Opinião
Aprender a ler, cães rafeiros e andas de madeira
Num tempo em que dislexia e hiperactividade eram conceitos desconhecidos no universo escolar, o João foi um dos casos exigentes e desafiantes com que se defrontou na sua longa carreira de professor
Para o P. Jorge
Na sala de aula coabitavam a primeira e a segunda classes. A aprendizagem dos grupos era regular e, com ligeiras diferenças de semanas, os alunos chegavam quase sempre ao mesmo nível de conhecimento. As operações aritméticas básicas, o alfabeto e a leitura. Durante toda a sua carreira de professor primário guardava na memória, de todas as crianças que ensinara, o momento mágico em que as ouvia ler pela primeira vez.
Numa escola pública frequentada por alunos originários de vários estratos sociais e de diferentes etnias, foram raras as vezes em que, mesmo nos casos mais difíceis, sentiu desespero perante a dificuldade em ensinar um aluno.
A certa altura, porém, nas carteiras de madeira da sala de aula onde ensinou várias gerações de crianças, sentou-se uma cujo carácter dócil e a curiosidade o fizeram crer que rapidamente se destacaria por entre o aproveitamento da classe.
O João (nome fictício) era uma espécie de benjamim daquela turma da escola primária. Louro, de olhos azuis, vivo, generoso e questionador, colhia o afecto de colegas, professores e funcionários. Mas o João não conseguia aprender a ler.
Num tempo em que dislexia e hiperactividade eram conceitos desconhecidos no universo escolar, o João foi um dos casos exigentes e desafiantes com que se defrontou na sua longa carreira de professor.
E numa sala em que que já coabitavam duas classes e estádios de aprendizagem diferentes, o João passou a ser uma terceira «turma», cujas lições se estendiam pelos minutos do recreio, sem que nem ele nem o professor desistissem desse objectivo comum que era conseguir pô-lo a decifrar palavras.
O processo de aprendizagem demorou e o desespero chegou a atravessar a mente do professor.
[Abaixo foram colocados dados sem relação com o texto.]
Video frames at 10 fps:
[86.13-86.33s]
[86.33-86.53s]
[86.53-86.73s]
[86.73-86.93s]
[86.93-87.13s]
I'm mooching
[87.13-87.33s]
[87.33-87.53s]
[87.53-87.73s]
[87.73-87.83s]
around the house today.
O carácter dócil e curioso do João manteve-se intacto mesmo quando todos os constrangimentos burocráticos escolares o empurravam para um chumbo e para a separação da turma que já torcia pelo momento em que conseguiria ouvi-lo a ler.
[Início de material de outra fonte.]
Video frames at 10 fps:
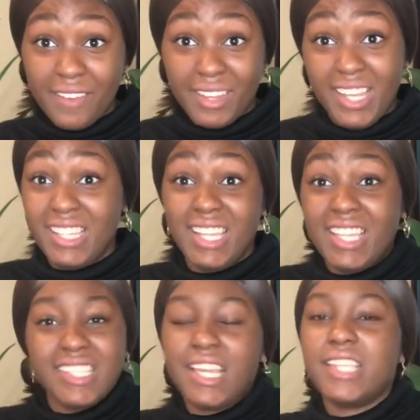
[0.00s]
Like he
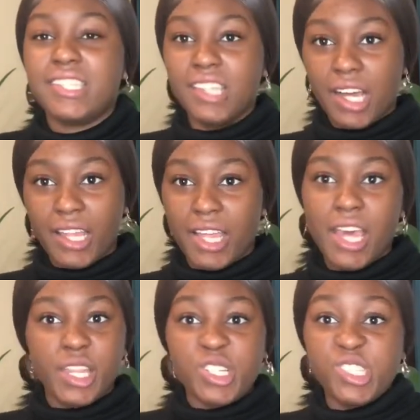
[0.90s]
doesn't, it's not like
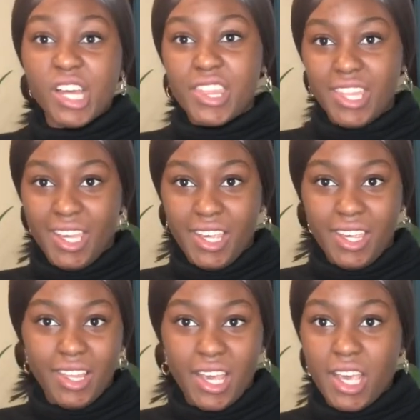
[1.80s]
there's
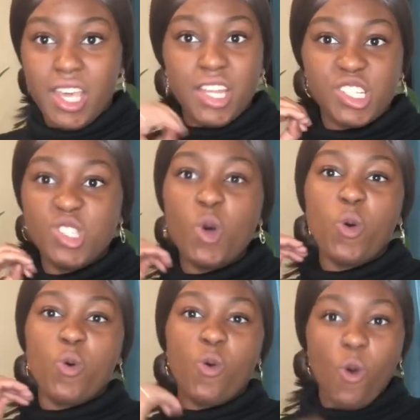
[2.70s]
nothing, like there's
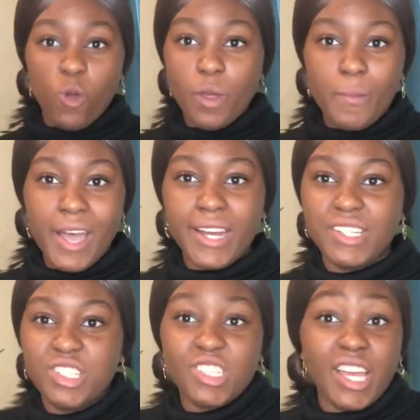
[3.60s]
no goal in mind. He's
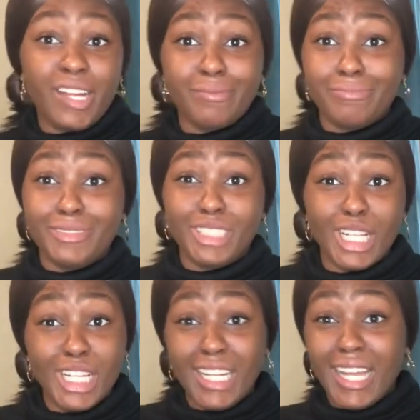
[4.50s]
just like
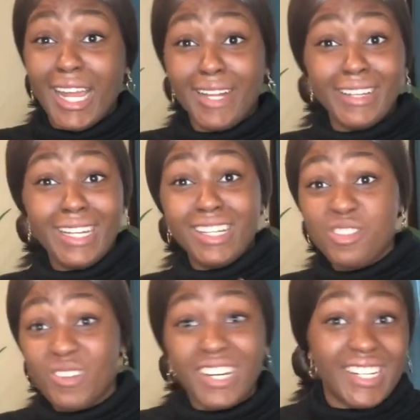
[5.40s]
chilling, like it is
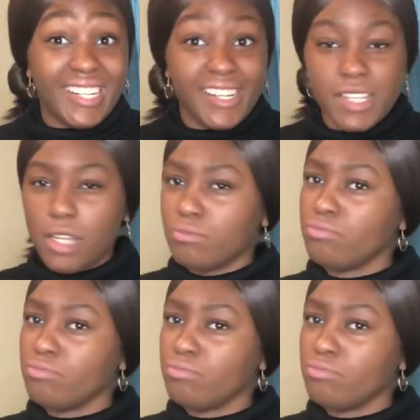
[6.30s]
what it is. Like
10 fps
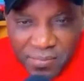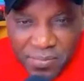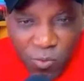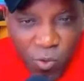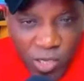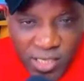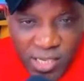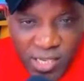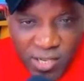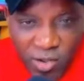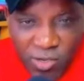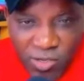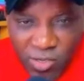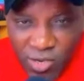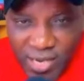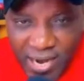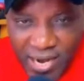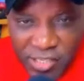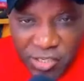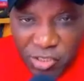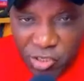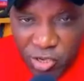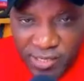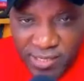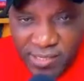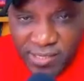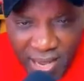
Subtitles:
be watching your direction choice,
No limite do ano lectivo, o João descodificou um breve texto que, no quadro de ardósia, dava o mote para a lição do dia. A turma aplaudiu e a comoção alastrou ao olhar antigo do professor primário, então já a mais de meio da sua carreira docente.
Nesse ano a filha do professor entrara da turma onde coabitavam as duas classes. O João era um dos seus melhores amigos. A descoordenação motora que a impedia de saltar bem ao eixo e a fazia tropeçar nos seus próprios pés, não fora suficiente para afectar a amizade infantil que os uniu. Antes de aprender a ler o João dera-lhe o único cão (rafeiro) que teve em toda a sua vida, e umas andas de madeira com as quais compensava a sua falta de jeito para brincadeiras arriscadas.
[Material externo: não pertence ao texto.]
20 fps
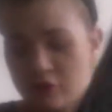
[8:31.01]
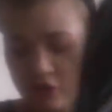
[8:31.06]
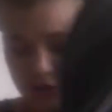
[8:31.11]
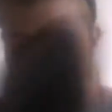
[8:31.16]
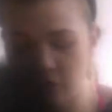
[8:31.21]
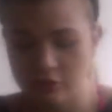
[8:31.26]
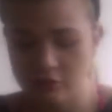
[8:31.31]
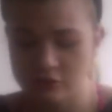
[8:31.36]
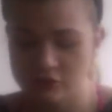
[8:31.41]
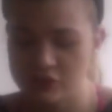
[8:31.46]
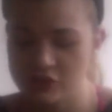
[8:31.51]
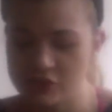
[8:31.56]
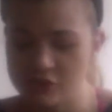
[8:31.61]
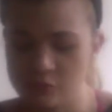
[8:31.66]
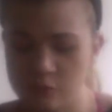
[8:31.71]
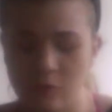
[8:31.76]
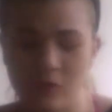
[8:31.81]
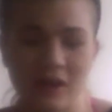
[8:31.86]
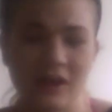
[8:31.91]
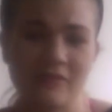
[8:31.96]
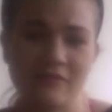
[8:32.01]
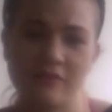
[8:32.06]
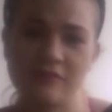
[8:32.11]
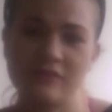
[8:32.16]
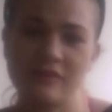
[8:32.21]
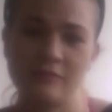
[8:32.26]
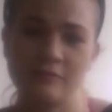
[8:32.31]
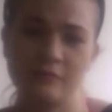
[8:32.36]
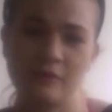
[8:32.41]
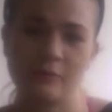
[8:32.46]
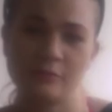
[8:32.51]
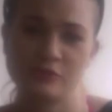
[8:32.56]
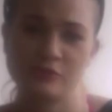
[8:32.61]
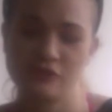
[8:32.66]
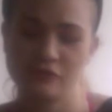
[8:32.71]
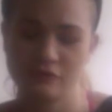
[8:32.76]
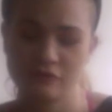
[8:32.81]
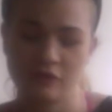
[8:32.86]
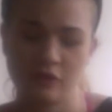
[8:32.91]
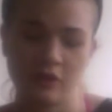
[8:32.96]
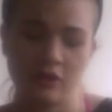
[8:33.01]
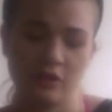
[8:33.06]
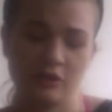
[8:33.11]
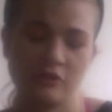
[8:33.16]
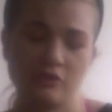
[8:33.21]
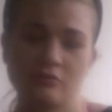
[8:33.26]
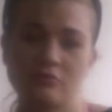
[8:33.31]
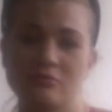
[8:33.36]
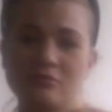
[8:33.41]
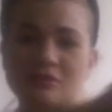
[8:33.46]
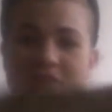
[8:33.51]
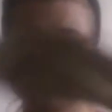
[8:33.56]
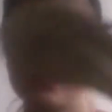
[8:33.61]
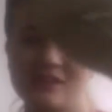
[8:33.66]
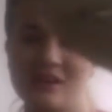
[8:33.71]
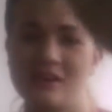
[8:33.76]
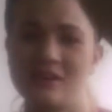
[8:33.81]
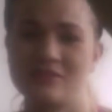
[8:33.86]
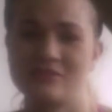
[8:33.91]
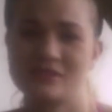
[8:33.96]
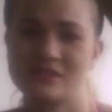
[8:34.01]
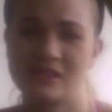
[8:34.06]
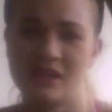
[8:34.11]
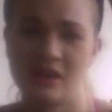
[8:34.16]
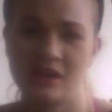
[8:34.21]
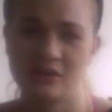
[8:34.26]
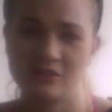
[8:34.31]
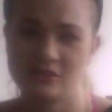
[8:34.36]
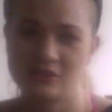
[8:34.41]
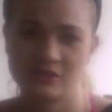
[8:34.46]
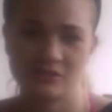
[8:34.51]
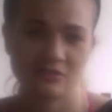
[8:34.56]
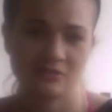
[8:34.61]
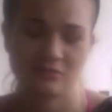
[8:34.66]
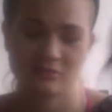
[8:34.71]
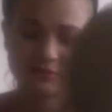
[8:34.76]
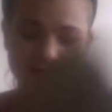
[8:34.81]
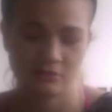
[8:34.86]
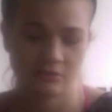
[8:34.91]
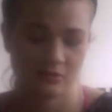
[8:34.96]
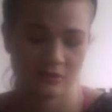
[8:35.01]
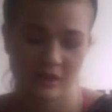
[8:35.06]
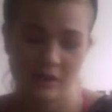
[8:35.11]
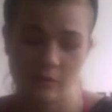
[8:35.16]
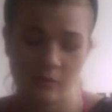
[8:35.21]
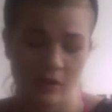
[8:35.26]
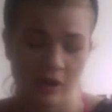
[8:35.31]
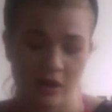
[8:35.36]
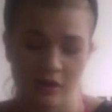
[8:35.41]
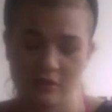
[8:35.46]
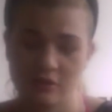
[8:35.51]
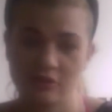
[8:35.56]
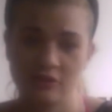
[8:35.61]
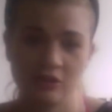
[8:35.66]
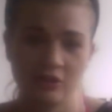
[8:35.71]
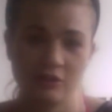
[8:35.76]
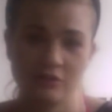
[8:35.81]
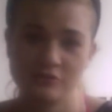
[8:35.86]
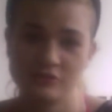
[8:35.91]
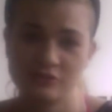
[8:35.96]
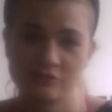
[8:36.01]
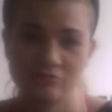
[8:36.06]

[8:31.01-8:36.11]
know, just whatever flip-flops you've got, this kind of style, just, they work, you know.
Pouco depois da reforma, o professor da escola onde coabitavam duas classes, foi capturado pela demência.
Trinta anos depois, na rua da tipografia onde o João compunha textos para o jornal da cidade, chegava, num fugaz reencontro adulto, um bizarro pedido. O filho do João não tinha dificuldade na aprendizagem da leitura mas o João queria que o velho professor o ajudasse a começar a ler.